[Start of section]

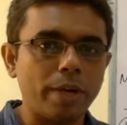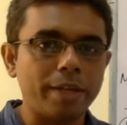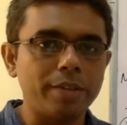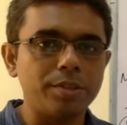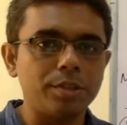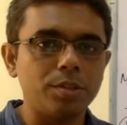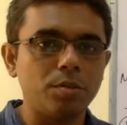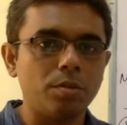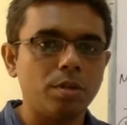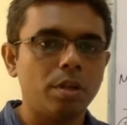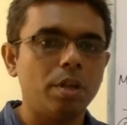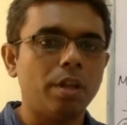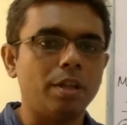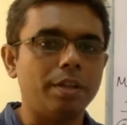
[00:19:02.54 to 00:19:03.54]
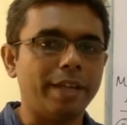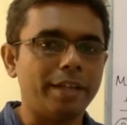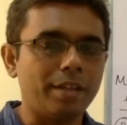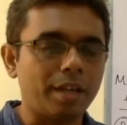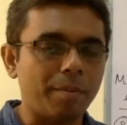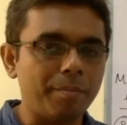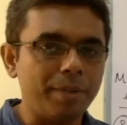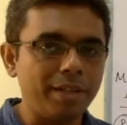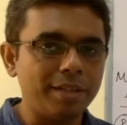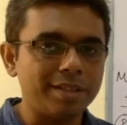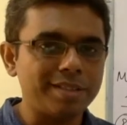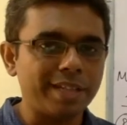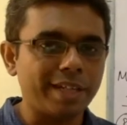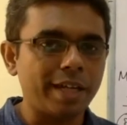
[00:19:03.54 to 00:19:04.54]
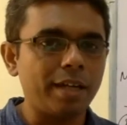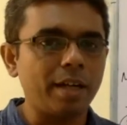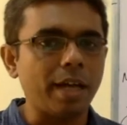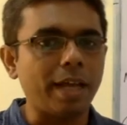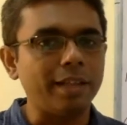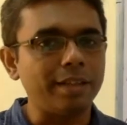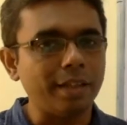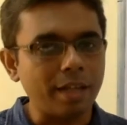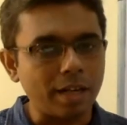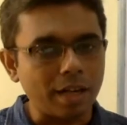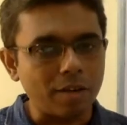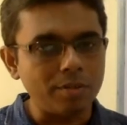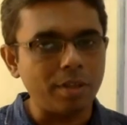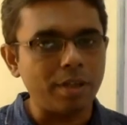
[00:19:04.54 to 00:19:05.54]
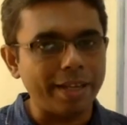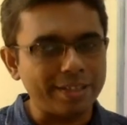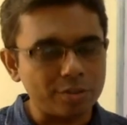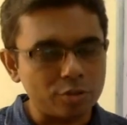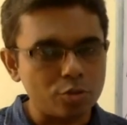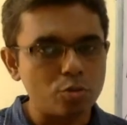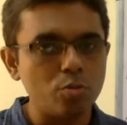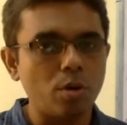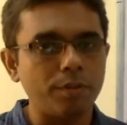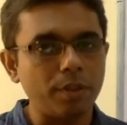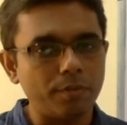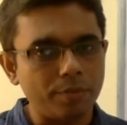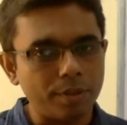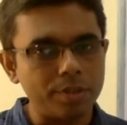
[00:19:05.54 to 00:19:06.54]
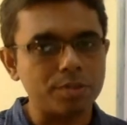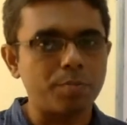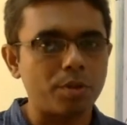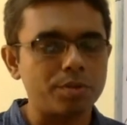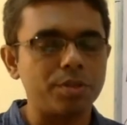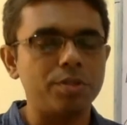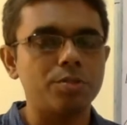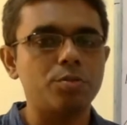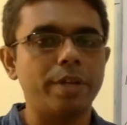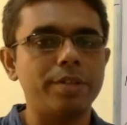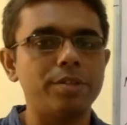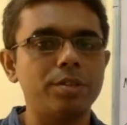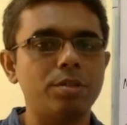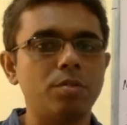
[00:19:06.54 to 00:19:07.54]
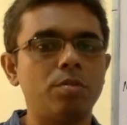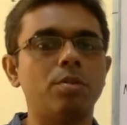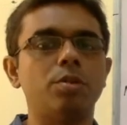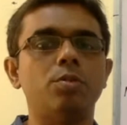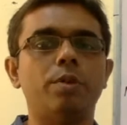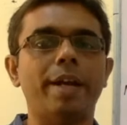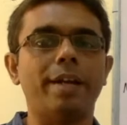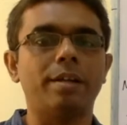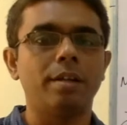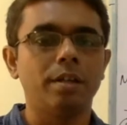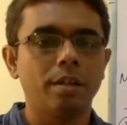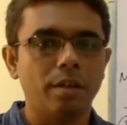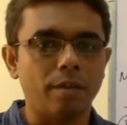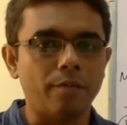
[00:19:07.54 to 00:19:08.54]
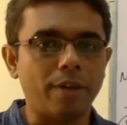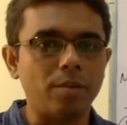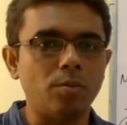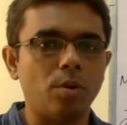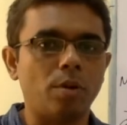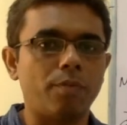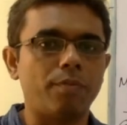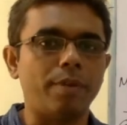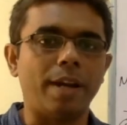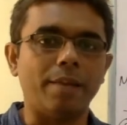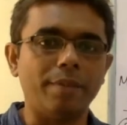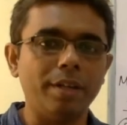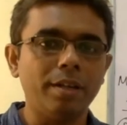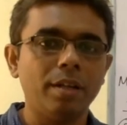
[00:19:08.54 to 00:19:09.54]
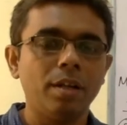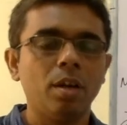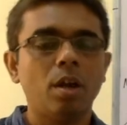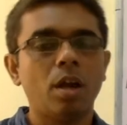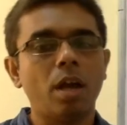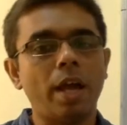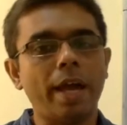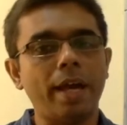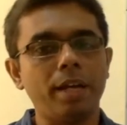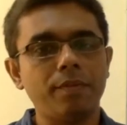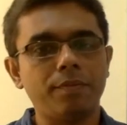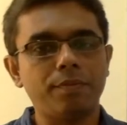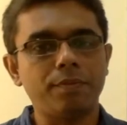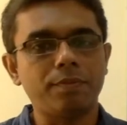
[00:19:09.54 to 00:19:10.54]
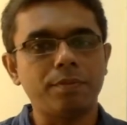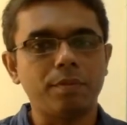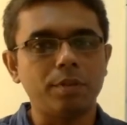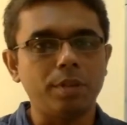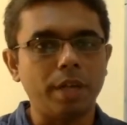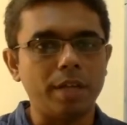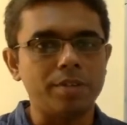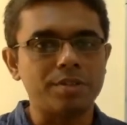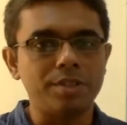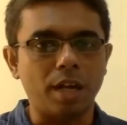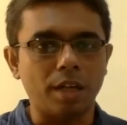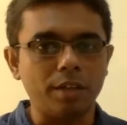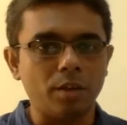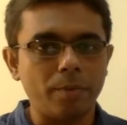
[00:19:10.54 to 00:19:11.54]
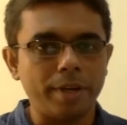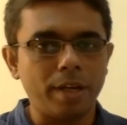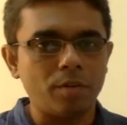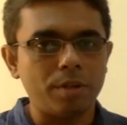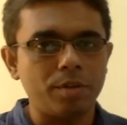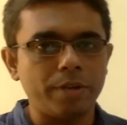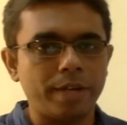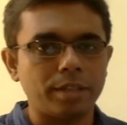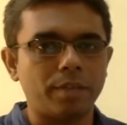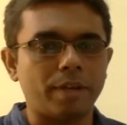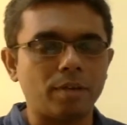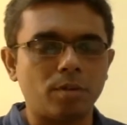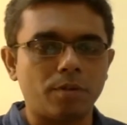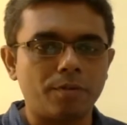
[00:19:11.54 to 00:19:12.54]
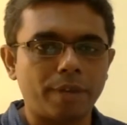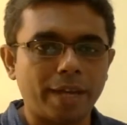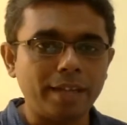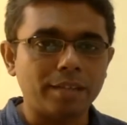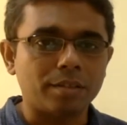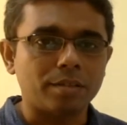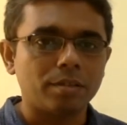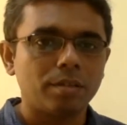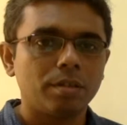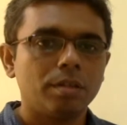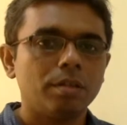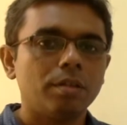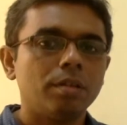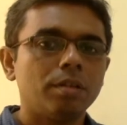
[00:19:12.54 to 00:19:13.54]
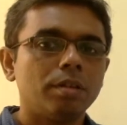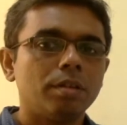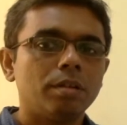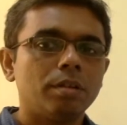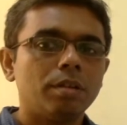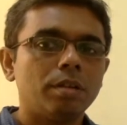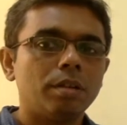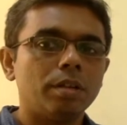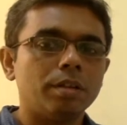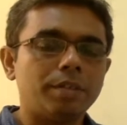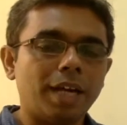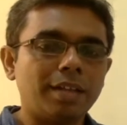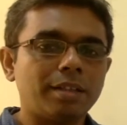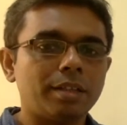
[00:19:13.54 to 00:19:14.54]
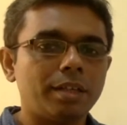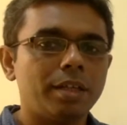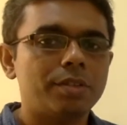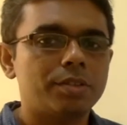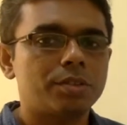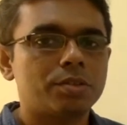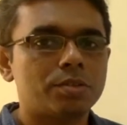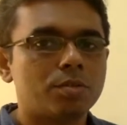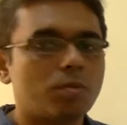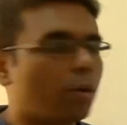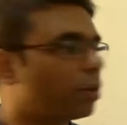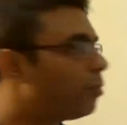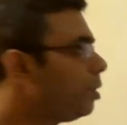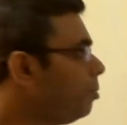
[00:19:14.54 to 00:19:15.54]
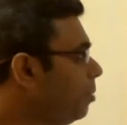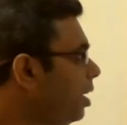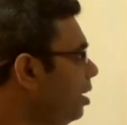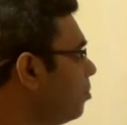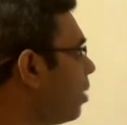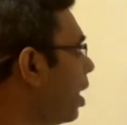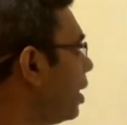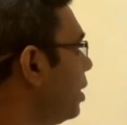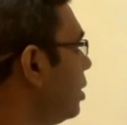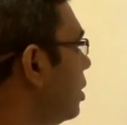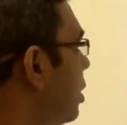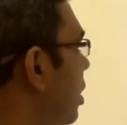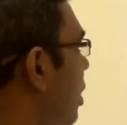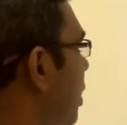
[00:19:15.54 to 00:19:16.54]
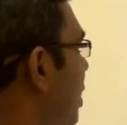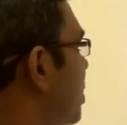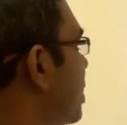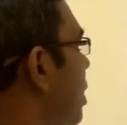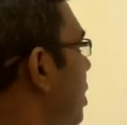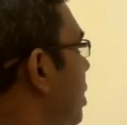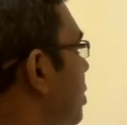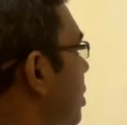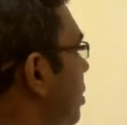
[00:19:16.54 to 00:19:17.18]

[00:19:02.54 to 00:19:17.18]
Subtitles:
execute, then complete the second, and then allow the next 2 of the first process to execute, you get value of 11. And if it's the other way around, you get the value of 9. That is what we mean by race condition.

[End of section]

Activity
All that is needed is the data above, repeated exactly, without the pictures.

Response to the exercise
[00:19:02.54 to 00:19:03.54]
[00:19:03.54 to 00:19:04.54]
[00:19:04.54 to 00:19:05.54]
[00:19:05.54 to 00:19:06.54]
[00:19:06.54 to 00:19:07.54]
[00:19:07.54 to 00:19:08.54]
[00:19:08.54 to 00:19:09.54]
[00:19:09.54 to 00:19:10.54]
[00:19:10.54 to 00:19:11.54]
[00:19:11.54 to 00:19:12.54]
[00:19:12.54 to 00:19:13.54]
[00:19:13.54 to 00:19:14.54]
[00:19:14.54 to 00:19:15.54]
[00:19:15.54 to 00:19:16.54]
[00:19:16.54 to 00:19:17.18]

[00:19:02.54 to 00:19:17.18]
Subtitles:
execute, then complete the second, and then allow the next 2 of the first process to execute, you get value of 11. And if it's the other way around, you get the value of 9. That is what we mean by race condition.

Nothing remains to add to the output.